[[ Dataset extract open ]]

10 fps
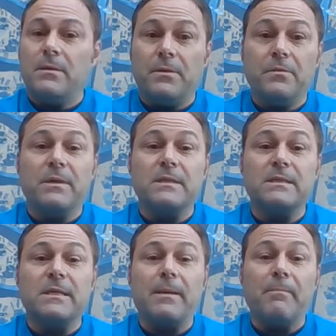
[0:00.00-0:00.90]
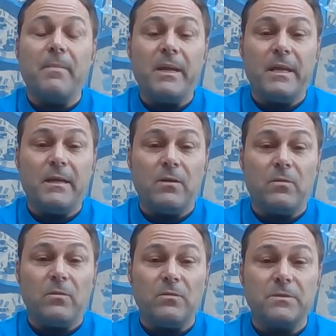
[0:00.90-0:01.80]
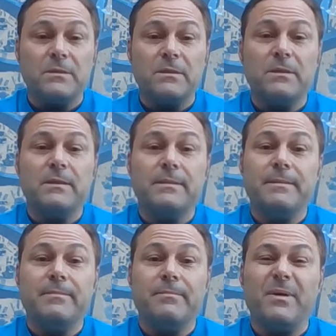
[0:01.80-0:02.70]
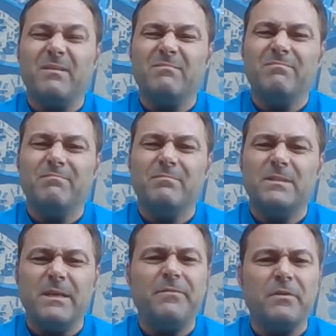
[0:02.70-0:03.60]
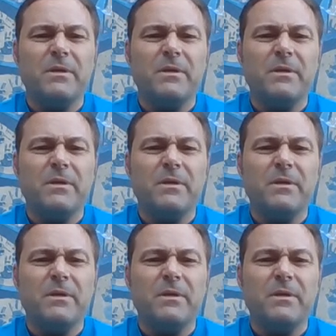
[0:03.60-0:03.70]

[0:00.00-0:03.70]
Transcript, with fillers: You can set many goals, but See if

[[ Dataset extract closed ]]

**About this task:** The required result is an exact repetition of the lines from the one containing "[0:03.60-0:03.70]" through the last line of the data.

**Solution to the exercise:**
[0:03.60-0:03.70]

[0:00.00-0:03.70]
Transcript, with fillers: You can set many goals, but See if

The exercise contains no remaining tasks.